Matthieu 14:22-33
22 Aussitôt après, il obligea les disciples à monter dans la barque et à passer avant lui de l’autre côté, pendant qu’il renverrait la foule. 23 Quand il l ‘eut renvoyée, il monta sur la montagne, pour prier à l’écart; et, comme le soir était venu, il était là seul. 24 La barque, déjà au milieu de la mer, était battue par les flots; car le vent était contraire. 25 À la quatrième veille de la nuit, Jésus alla vers eux, marchant sur la mer. 26 Quand les disciples le virent marcher sur la mer, ils furent troublés, et dirent: C’est un fantôme ! Et, dans leur frayeur, ils poussèrent des cris. 27 Jésus leur dit aussitôt: Rassurez-vous, c’est moi; n’ayez pas peur ! 28 Pierre lui répondit: Seigneur, si c’est toi, ordonne que j ‘aille vers toi sur les eaux. 29 Et il dit: Viens ! Pierre sortit de la barque, et marcha sur les eaux, pour aller vers Jésus. 30 Mais, voyant que le vent était fort, il eut peur; et, comme il commençait à enfoncer, il s’écria: Seigneur, sauve -moi ! 31 Aussitôt Jésus étendit la main, le saisit, et lui dit: Homme de peu de foi, pourquoi as-tu douté ? 32 Et ils montèrent dans la barque, et le vent cessa. 33 Ceux qui étaient dans la barque vinrent se prosterner devant Jésus, et dirent: Tu es véritablement le Fils de Dieu.
« Homme de peu de foi, pourquoi as-tu douté ? »
Tel quel, ce verset peut donner l’impression que Jésus reproche à Pierre d’avoir douté et nous pourrions en conclure que le doute est l’ennemi de la foi.
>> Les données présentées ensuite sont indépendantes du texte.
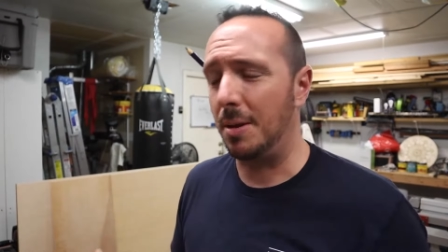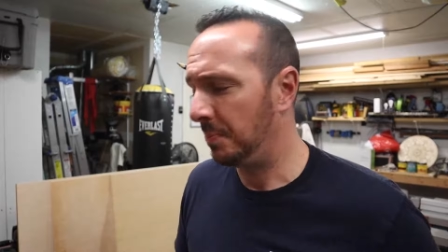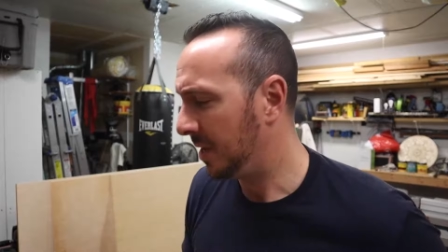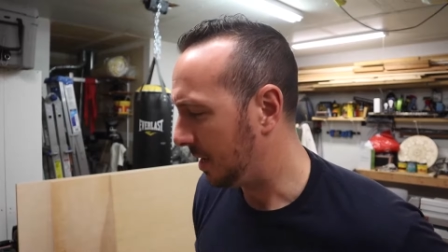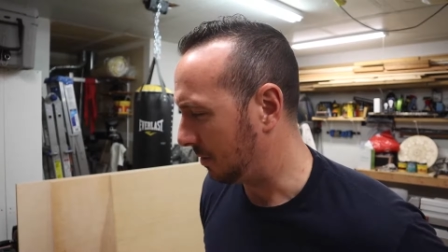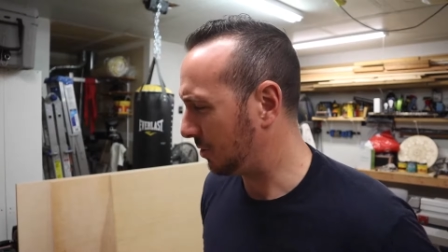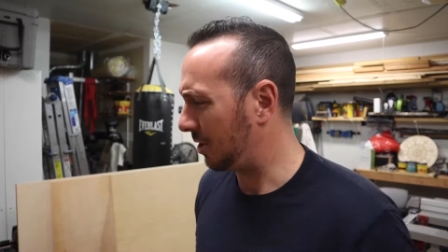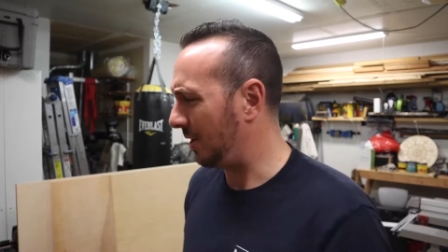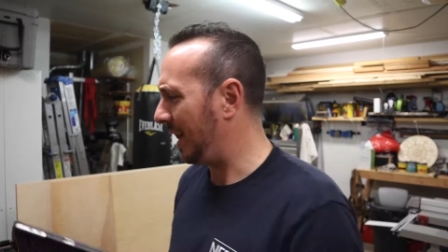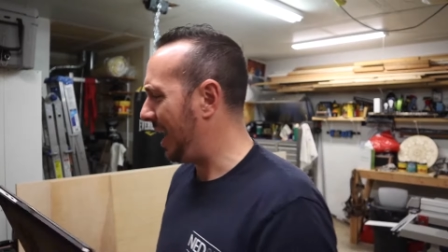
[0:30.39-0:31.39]
I was
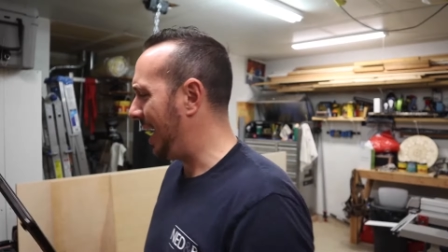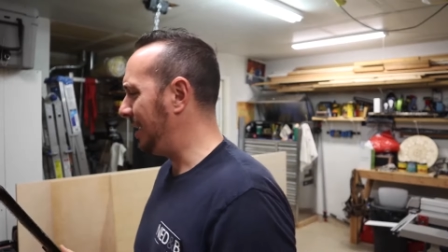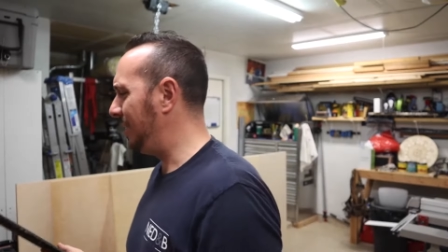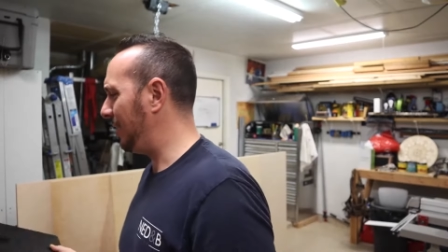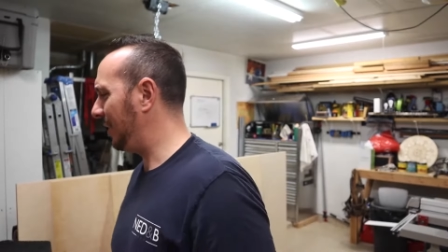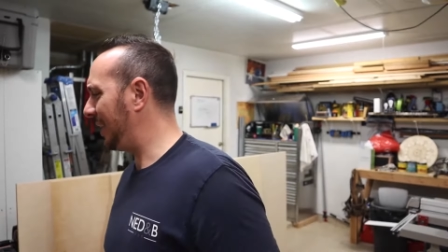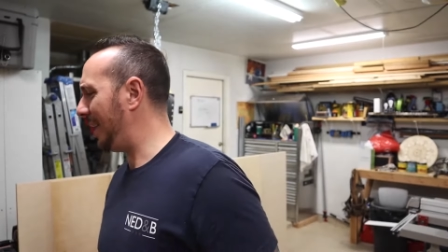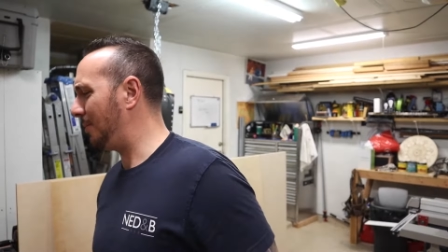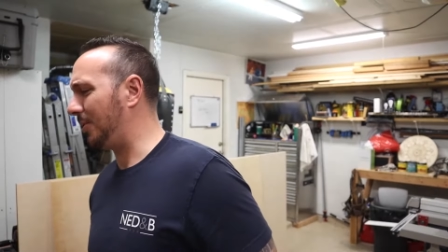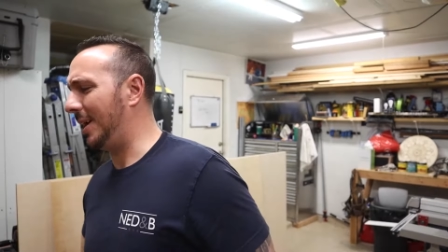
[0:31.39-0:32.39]
looking online. You can
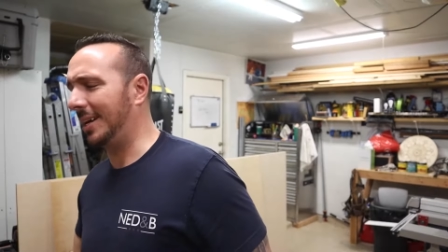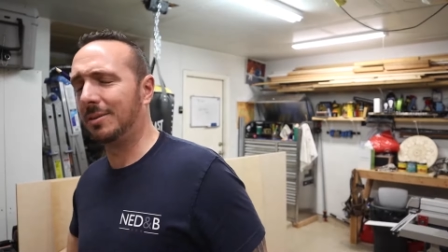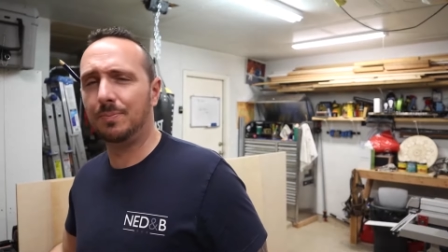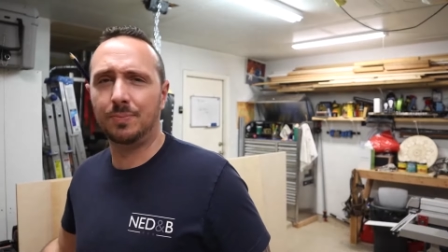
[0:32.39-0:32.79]
get them for like,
En réalité, le verbe grec distazo (se tenir entre deux) indique l’hésitation : Pierre a hésité (plutôt que douté) entre son désir de rejoindre Jésus et sa peur des éléments déchainés. Le manque de foi que Jésus relève chez Pierre tient au fait que Pierre était moins attiré par le Christ que par la nuit, le vent et les vagues qui le menaçaient. Sa foi l’attire vers Jésus, mais sa peur le cloue sur place, le tétanise et, par conséquent, le fait sombrer. Voilà pourquoi Jésus dit de Pierre qu’il est un homme de peu de foi (oligo-pistos). Il est comme cet âne qui est devant une auge d’avoine et une auge d’eau et qui mourra de faim et de soif, faute de ne pas avoir su par quoi commencer.
La foi est notre adhésion à ce qui a de l’importance à nos yeux. C’est pour cette raison que le doute a toute sa place dans la vie spirituelle : c’est le doute qui élimine ce qui n’a pas d’importance, et qui réévalue toute chose pour la remettre à sa juste place, pour la remettre à un second plan quand elle n’est pas essentielle. La foi chrétienne nous fait viser ce qu’il y a de plus ultime, ce que la Bible nomme Dieu, notamment grâce au doute qui est un excellent outillage à la disposition des croyants, à la manière du roi Salomon qui s’interroge sur la présence de Dieu et qui prend conscience que le temple de Jérusalem ne peut pas contenir Dieu (1 Rois 8/27).
Les disciples sont obnubilés par leurs propres pensées au lieu d’être ouverts à ce que Dieu propose. Les disciples ne doutent de rien, c’est la raison pour laquelle le rédacteur précise qu’ils crurent que c’était un « fantasmon » quand ils virent Jésus avancer vers eux : les disciples projetaient leur imaginaire sur ce qu’ils voyaient. La foi, tout au contraire, nous oriente vers l’extérieur de nous-mêmes en direction de ce que Dieu désigne. En conséquence, la foi nous fait découvrir et, le cas échéant, la foi nous fait adhérer à ce qui nous attire vers l’avenir et qui s’avère plus fort que ce qui nous retient d’avancer.
Il en résulte que la peur ne doit pas être le centre de gravité de nos projets sans quoi nous serons nous-mêmes tétanisés. Il est important de tenir compte de ce qui nous fait peur, de ce qui nous inquiète, pour identifier les dangers et réagir en conséquence. La Bible passe son temps à identifier les menaces et les pièges pour que nous les évitions. Mais ce ne sont pas les dangers qui devraient constituer notre horizon de vie, ni notre horizon paroissial ou professionnel.